§ What this task involves:
Although the records contain pictures, only their text should be set down, exactly as written.
---- Extracted material
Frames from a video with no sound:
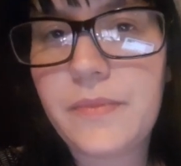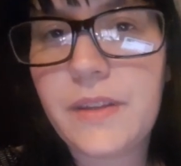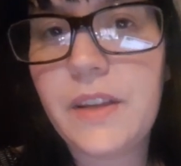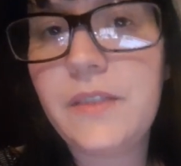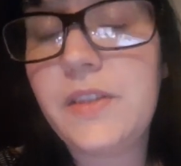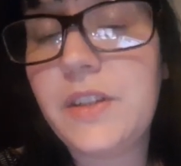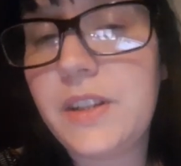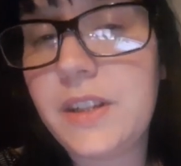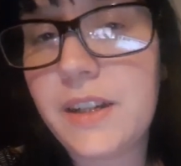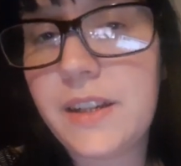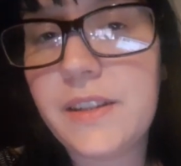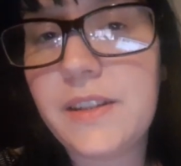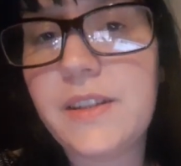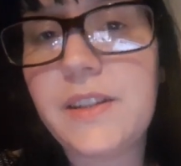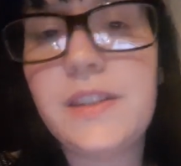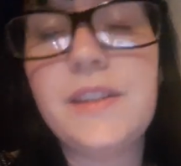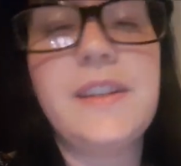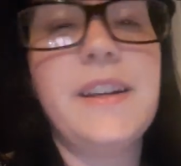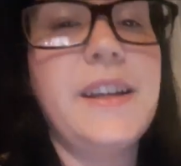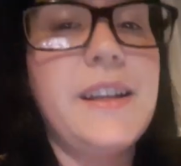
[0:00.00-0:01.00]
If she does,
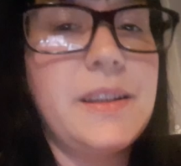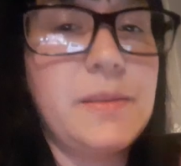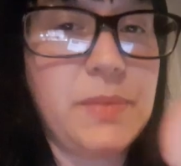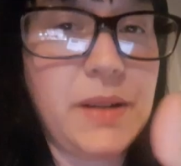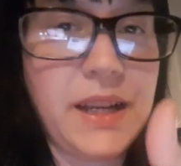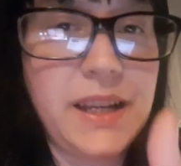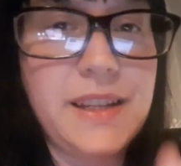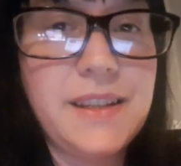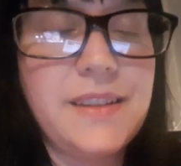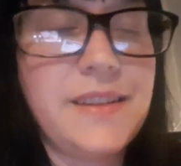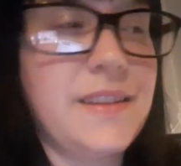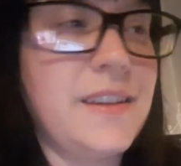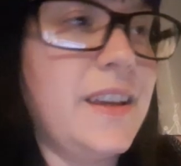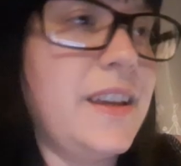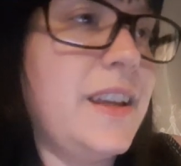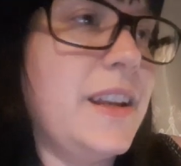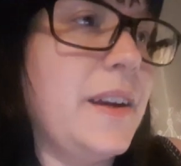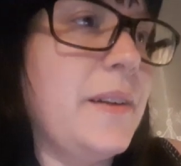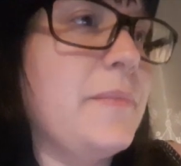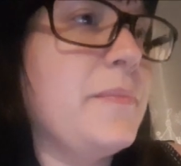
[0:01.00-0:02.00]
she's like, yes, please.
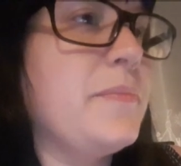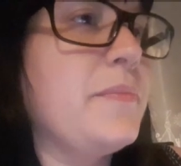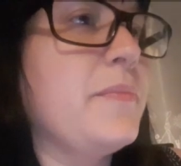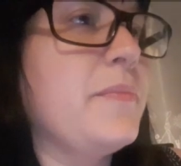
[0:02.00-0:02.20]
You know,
--------
§ Expected output:
Frames from a video with no sound:
[0:00.00-0:01.00]
If she does,
[0:01.00-0:02.00]
she's like, yes, please.
[0:02.00-0:02.20]
You know,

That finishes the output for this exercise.